_DATASET EXTRACT:_

-=-=-

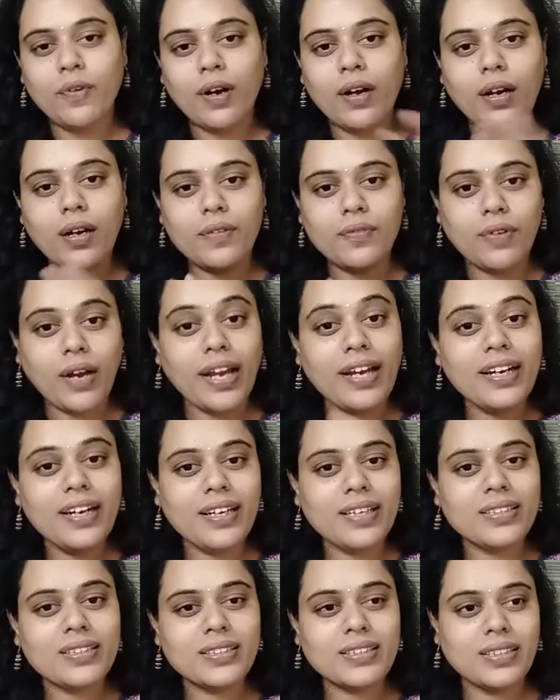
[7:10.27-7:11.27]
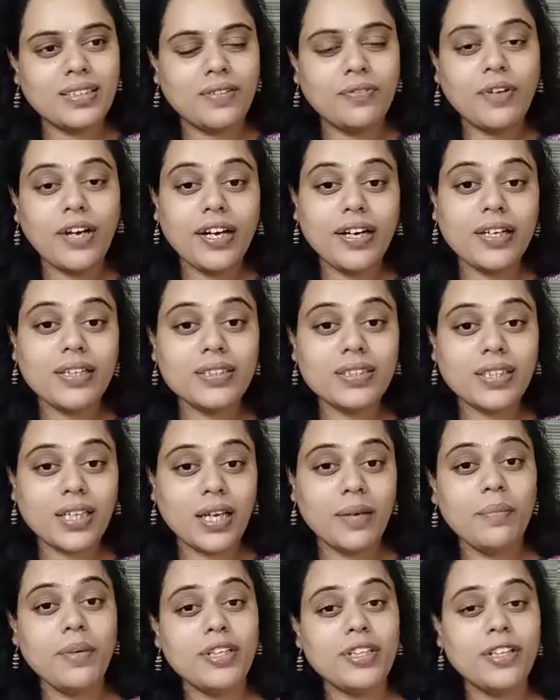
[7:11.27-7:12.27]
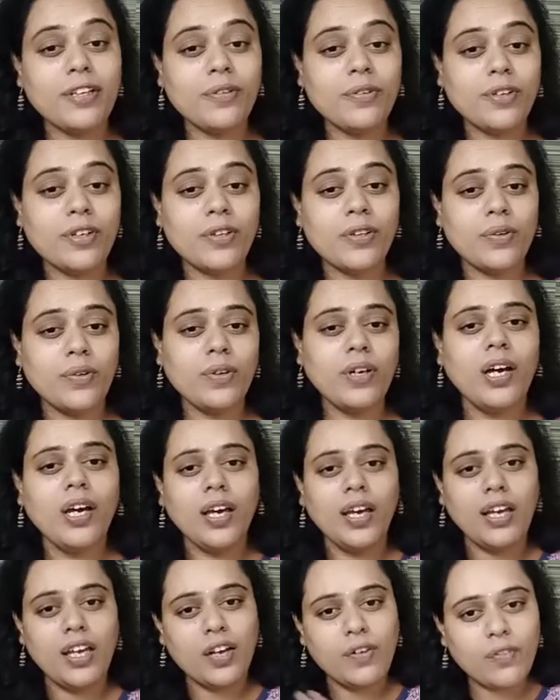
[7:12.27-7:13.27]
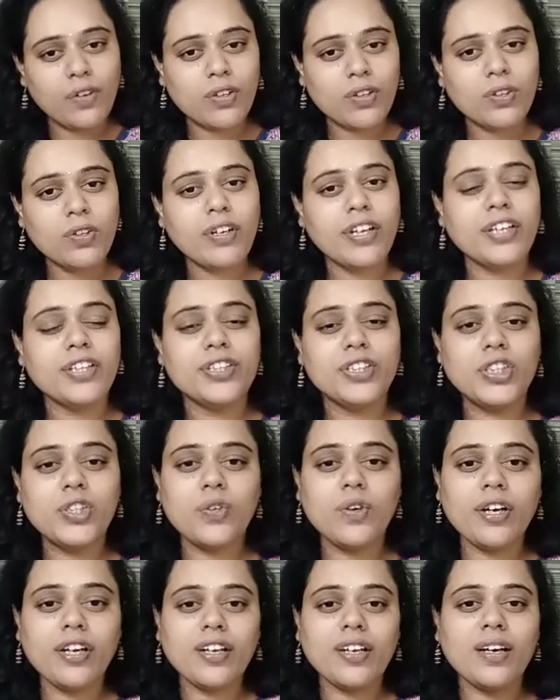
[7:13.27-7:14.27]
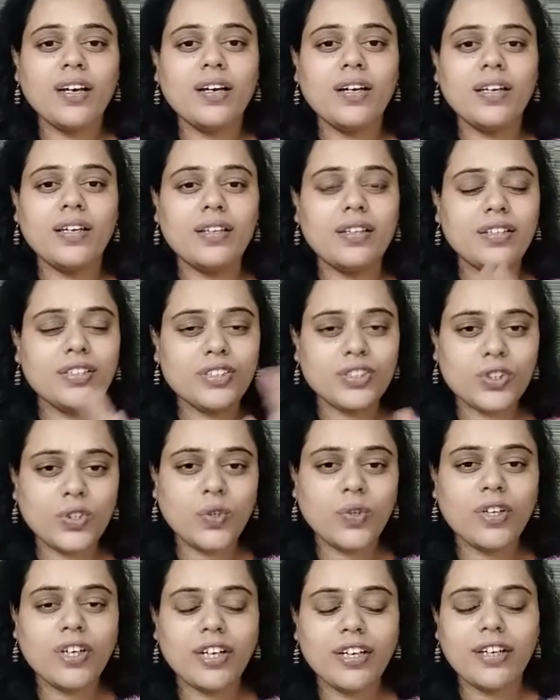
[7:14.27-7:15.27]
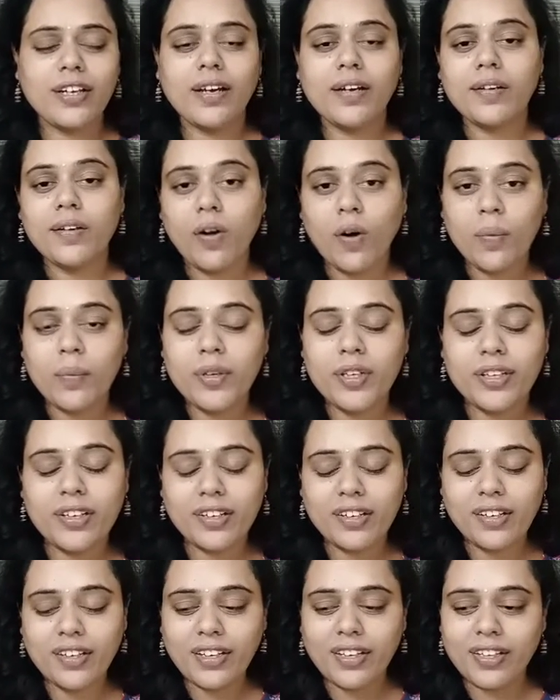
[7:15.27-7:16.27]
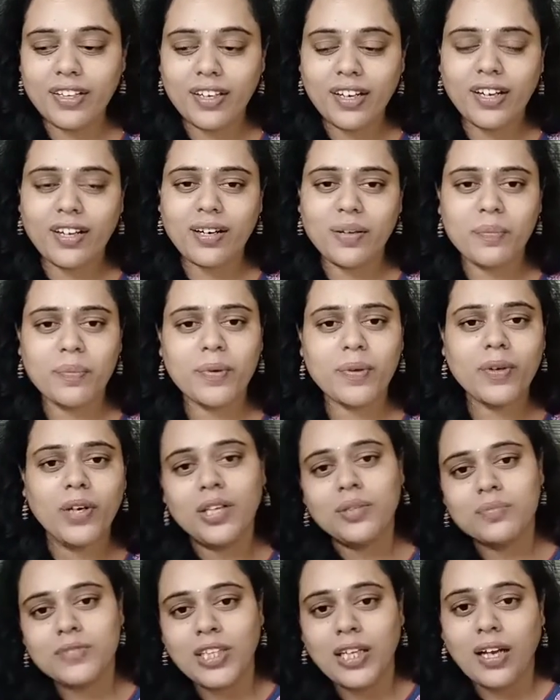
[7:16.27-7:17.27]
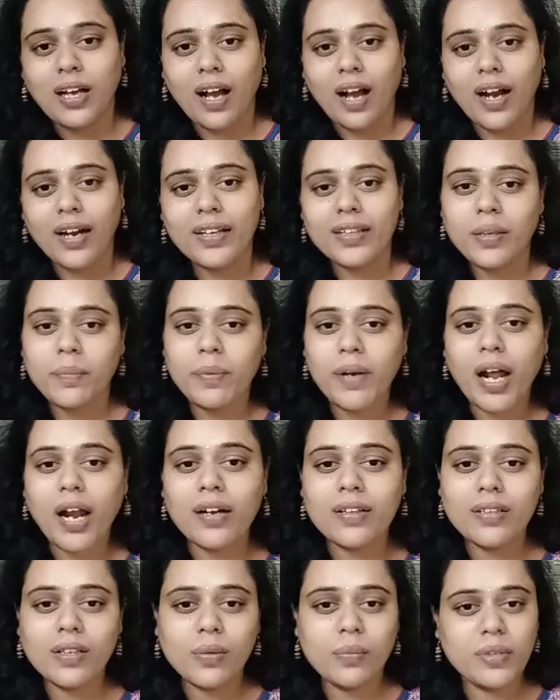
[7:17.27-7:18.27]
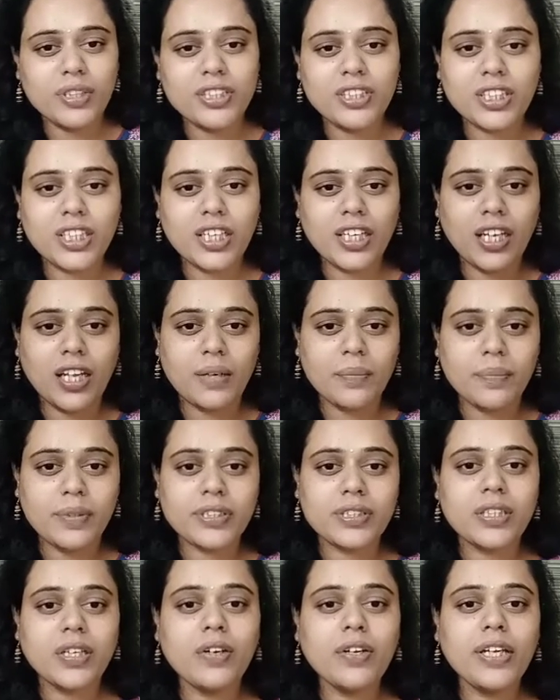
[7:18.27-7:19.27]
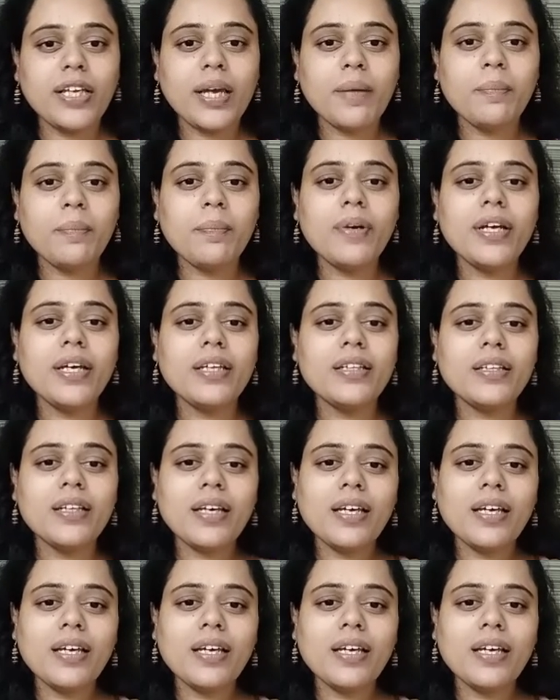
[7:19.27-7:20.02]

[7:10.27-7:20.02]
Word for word: ఫైవ్ డేస్ ఫైవ్ డేస్ ఏమైతే ఉంటుందో ఎవరితోనే ఇష్యూ అయినా ఏదైనా జోక్ అయినా కామెంట్ అయినా ఏదైనా అయినప్పుడు ఆడేటప్పుడు ఆడతారు మంచిగానే అనిపిస్తారు ఎప్పుడైతే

-=-=-

An exact reproduction of the data above is required, with every picture removed.

[7:10.27-7:11.27]
[7:11.27-7:12.27]
[7:12.27-7:13.27]
[7:13.27-7:14.27]
[7:14.27-7:15.27]
[7:15.27-7:16.27]
[7:16.27-7:17.27]
[7:17.27-7:18.27]
[7:18.27-7:19.27]
[7:19.27-7:20.02]

[7:10.27-7:20.02]
Word for word: ఫైవ్ డేస్ ఫైవ్ డేస్ ఏమైతే ఉంటుందో ఎవరితోనే ఇష్యూ అయినా ఏదైనా జోక్ అయినా కామెంట్ అయినా ఏదైనా అయినప్పుడు ఆడేటప్పుడు ఆడతారు మంచిగానే అనిపిస్తారు ఎప్పుడైతే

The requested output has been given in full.